Surge una traducción del movimiento “Slow food” al diseño y la construcción de viviendas, el denominado “Slow home”, donde la prioridad es la calidad de vida de los habitantes del hogar que se construye y el respeto por la naturaleza.
Si hay algo que caracteriza nuestra forma de vivir actual son las prisas, parece que la tranquilidad no va con nosotros, hay que hacer las cosas rápidamente, si no, enseguida nos impacientamos. Esta forma de funcionar está presente de una forma muy especial en el sector de la construcción, que, alentado por el boom inmobiliario, se ha entregado de lleno a la “construcción en serie”, para terminar rápidamente y acometer una nueva promoción. Como en otras parcelas de la vida, la tendencia contraria pugna por abrirse paso, la “slow”, en la que prima la calidad por encima de todo, incluso de la cantidad.
Así, lo importante para la “Slow home” es la calidad de vida de los habitantes de la vivienda, crear espacios agradables, en los que la comodidad y el respeto por la naturaleza sean una prioridad, y esto lleva un tiempo, pero el resultado merece la pena. No es necesario que la casa sea muy grande, más bien al contrario, éstas pueden resultar incómodas por el exceso de amplitud. Se trata de diseñar una vivienda con cuidado, teniendo en cuenta las necesidades concretas de sus habitantes, el lugar donde se va a situar, para que la vivienda interactúe con él, escogiendo cuidadosamente los materiales, que sean de calidad (que no lujosos) y, siempre que sea posible, de fabricación local (para reducir el impacto en el medio ambiente y potenciar el desarrollo de la comunidad en la que se encuentra).

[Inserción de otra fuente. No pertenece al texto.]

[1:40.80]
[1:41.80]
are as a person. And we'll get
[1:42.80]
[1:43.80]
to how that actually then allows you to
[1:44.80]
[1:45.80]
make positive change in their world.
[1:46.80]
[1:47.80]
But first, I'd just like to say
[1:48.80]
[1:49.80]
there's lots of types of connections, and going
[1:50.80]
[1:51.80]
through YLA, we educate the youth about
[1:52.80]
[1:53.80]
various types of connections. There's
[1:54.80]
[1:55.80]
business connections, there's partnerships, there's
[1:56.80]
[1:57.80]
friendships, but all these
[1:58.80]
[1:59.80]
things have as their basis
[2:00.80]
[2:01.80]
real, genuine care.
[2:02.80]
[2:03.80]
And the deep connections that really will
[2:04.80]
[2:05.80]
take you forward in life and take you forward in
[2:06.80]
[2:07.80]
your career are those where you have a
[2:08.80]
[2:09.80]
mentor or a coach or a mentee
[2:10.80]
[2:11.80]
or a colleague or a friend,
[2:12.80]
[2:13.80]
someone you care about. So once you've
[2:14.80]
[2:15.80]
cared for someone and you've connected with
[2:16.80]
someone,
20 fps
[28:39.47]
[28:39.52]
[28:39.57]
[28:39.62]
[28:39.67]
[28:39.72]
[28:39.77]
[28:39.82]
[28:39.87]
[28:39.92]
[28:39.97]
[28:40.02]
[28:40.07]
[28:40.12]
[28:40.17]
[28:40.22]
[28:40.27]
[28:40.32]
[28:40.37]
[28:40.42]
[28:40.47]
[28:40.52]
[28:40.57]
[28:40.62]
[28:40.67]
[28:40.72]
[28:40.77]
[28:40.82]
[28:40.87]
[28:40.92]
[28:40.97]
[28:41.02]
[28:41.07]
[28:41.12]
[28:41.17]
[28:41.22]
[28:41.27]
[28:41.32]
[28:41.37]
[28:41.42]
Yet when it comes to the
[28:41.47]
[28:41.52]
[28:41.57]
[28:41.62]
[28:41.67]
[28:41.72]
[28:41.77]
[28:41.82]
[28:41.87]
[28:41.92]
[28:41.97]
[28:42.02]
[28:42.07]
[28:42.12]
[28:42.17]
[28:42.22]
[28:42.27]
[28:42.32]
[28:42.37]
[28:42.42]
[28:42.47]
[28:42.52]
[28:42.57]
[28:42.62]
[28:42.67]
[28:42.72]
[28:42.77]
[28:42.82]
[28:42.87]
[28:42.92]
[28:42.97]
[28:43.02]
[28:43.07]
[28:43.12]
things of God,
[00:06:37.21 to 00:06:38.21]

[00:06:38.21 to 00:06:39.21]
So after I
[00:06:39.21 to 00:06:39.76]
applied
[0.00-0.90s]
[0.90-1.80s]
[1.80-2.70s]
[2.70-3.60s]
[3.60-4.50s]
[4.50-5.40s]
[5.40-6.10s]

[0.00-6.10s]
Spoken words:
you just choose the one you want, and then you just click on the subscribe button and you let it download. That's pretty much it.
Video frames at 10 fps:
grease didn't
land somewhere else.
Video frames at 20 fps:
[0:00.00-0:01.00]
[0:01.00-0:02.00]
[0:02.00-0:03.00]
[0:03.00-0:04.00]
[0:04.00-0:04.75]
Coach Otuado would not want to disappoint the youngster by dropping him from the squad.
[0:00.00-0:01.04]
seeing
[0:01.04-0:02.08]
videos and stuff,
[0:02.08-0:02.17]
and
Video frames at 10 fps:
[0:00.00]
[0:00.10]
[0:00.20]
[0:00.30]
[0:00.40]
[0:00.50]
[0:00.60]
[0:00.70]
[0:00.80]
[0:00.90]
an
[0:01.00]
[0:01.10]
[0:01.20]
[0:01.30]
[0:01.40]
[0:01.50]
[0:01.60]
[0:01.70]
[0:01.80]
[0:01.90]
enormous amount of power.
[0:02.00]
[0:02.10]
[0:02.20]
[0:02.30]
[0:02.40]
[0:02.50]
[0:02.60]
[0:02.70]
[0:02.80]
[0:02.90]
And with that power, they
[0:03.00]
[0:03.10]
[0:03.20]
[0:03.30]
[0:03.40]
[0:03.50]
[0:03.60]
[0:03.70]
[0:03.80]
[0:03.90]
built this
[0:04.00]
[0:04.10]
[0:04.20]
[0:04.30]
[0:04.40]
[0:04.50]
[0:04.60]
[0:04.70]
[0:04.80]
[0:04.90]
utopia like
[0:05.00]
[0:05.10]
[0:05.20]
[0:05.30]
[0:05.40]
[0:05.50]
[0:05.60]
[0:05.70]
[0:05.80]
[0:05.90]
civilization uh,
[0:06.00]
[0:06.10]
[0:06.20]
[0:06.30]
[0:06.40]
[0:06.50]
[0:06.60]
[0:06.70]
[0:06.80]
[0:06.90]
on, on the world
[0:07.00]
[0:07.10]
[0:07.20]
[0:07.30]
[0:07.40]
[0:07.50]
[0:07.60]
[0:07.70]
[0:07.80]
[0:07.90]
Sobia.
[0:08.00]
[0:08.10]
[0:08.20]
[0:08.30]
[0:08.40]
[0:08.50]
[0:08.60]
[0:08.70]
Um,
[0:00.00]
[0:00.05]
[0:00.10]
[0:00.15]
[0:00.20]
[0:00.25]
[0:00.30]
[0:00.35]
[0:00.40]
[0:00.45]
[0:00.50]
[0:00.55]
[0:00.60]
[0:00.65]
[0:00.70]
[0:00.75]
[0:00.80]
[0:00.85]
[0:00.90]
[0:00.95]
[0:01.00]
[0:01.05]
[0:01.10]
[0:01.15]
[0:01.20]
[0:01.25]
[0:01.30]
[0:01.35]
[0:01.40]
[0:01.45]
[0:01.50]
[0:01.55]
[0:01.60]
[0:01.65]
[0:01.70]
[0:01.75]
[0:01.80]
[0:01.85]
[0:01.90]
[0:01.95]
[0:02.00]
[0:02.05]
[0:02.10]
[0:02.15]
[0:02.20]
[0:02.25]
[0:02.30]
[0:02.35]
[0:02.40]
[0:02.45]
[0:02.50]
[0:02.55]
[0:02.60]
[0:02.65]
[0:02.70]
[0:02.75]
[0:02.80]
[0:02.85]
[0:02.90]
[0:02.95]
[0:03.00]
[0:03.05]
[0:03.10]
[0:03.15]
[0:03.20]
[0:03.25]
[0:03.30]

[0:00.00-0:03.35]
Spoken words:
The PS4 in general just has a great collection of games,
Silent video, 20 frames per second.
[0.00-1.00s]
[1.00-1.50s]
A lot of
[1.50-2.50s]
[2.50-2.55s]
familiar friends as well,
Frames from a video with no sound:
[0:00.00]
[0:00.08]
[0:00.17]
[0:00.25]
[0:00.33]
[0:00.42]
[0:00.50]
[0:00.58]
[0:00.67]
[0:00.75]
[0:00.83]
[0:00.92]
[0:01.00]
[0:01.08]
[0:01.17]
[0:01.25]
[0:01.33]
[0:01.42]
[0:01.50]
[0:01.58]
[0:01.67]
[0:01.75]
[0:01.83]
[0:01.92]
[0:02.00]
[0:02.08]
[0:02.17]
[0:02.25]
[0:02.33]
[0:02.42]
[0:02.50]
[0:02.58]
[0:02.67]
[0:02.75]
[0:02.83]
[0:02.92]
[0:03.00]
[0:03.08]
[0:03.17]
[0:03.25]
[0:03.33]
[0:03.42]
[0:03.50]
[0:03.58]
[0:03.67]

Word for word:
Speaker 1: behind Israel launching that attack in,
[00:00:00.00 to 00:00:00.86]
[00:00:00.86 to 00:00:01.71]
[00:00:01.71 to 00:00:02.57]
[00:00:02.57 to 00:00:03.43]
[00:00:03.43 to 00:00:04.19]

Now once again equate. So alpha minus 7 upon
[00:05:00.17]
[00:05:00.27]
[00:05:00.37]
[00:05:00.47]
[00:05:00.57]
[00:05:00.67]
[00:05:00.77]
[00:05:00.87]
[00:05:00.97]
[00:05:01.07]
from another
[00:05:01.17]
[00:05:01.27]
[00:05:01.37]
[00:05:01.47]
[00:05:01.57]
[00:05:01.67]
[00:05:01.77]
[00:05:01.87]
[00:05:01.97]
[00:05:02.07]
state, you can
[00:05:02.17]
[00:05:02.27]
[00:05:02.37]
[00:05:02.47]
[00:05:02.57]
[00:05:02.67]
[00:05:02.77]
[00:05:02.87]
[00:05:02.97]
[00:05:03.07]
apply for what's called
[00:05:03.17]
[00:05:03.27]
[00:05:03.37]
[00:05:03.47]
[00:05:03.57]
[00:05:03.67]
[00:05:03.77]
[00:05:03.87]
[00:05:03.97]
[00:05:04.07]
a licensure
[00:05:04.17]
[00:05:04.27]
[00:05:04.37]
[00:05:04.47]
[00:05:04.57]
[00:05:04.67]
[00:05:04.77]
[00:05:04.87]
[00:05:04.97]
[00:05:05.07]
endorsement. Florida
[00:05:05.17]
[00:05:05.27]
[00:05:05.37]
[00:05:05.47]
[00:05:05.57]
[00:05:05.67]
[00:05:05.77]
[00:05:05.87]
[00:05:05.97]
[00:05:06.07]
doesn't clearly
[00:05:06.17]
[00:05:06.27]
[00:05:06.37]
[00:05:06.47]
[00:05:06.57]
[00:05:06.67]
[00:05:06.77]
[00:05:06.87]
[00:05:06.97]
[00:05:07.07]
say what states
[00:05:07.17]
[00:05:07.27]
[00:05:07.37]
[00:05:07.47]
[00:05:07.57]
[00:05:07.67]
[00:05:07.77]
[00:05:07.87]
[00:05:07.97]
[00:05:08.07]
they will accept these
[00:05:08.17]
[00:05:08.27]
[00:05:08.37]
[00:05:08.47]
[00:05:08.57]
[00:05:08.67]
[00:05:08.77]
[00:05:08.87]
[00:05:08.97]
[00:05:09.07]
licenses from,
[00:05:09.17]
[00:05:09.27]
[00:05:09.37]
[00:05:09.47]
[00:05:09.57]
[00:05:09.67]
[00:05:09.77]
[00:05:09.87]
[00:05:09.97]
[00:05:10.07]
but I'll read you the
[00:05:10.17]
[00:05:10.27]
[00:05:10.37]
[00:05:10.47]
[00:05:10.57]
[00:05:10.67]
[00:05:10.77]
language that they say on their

Los precursores de este movimiento son los arquitectos John Brown y Matthew North, que afirman que el método rápido de construir afecta a más del 60% de las viviendas. Según ellos, el criterio esencial para diferenciar una vivienda “slow” de otra que no lo es es cómo se ha organizado su edificación para que encaje en su entorno, con qué eficiencia están relacionadas las distintas habitaciones y cómo responden cada una por separado. En definitiva, este diseño prioriza hacer la vida más fácil y confortable a los habitantes de la vivienda y reducir su impacto medioambiental.
En su web, Slow Home, exponen varias de las iniciativas puestas en marcha para extender su idea a la sociedad.
Brown y North proporcionan una serie de principios para que los consumidores sepan identificar una vivienda “lenta”:
•Ecológicas: tienen en cuenta a la naturaleza, no se construyen en lugares donde se puede provocar un gran impacto y utilizan materiales sostenibles y tecnologías para reducir la huella ecológica. Siempre es mejor renovar casas ya edificadas en comunidades ya creadas, un criterio que también ayudará a evitar el impacto del transporte.
•Saludables: evitan materiales y sistemas de construcción tóxicos o con posibles impactos en la salud. El espacio interior de un edificio puede ser más nocivo que el del exterior si está fabricado con materiales químicos perjudiciales.
•Diferentes y locales: huyen de las grandes constructoras o producciones a gran escala, con el mismo modelo. Un diseñador “slow” piensa en las características concretas de la casa, sus habitantes y su entorno. Levanta el edificio con materiales, productos y fabricantes del propio lugar para adecuarse a las condiciones concretas de la casa, reforzar la comunidad local y evitar el impacto de la manufactura y el transporte exterior.
•Pequeñas y diáfanas: priorizan la calidad sobre la cantidad. Un buen diseño hace que una casa de menores dimensiones funcione mejor y sea más confortable para sus residentes que una más grande peor diseñada.
•Simples y modernas: atienden a las verdaderas necesidades de las personas y huyen de los espacios innecesarios y muy fragmentados. Las pequeñas habitaciones son oscuras e ineficientes, mientras que los grandes espacios son luminosos, más prácticos y más conectados con el exterior. No recrean supuestos estilos y materiales históricos o elegantes, sino que aportan diseños modernos con un uso sostenible de los materiales y los recursos, junto con una calidad de vida para sus inquilinos.
Por otra parte, autores como Shannon Honeybloom proponen aplicar la filosofía “slow home” a nuestra vida en el hogar, huyendo de la actividad acelerada, empleando productos y materiales naturales, ecológicos y locales, sin elementos superfluos ni recargados. Recomienda también equipar una habitación para que sirva para desconectar de todo y poder relajarse, meditar y dar pie a la creatividad.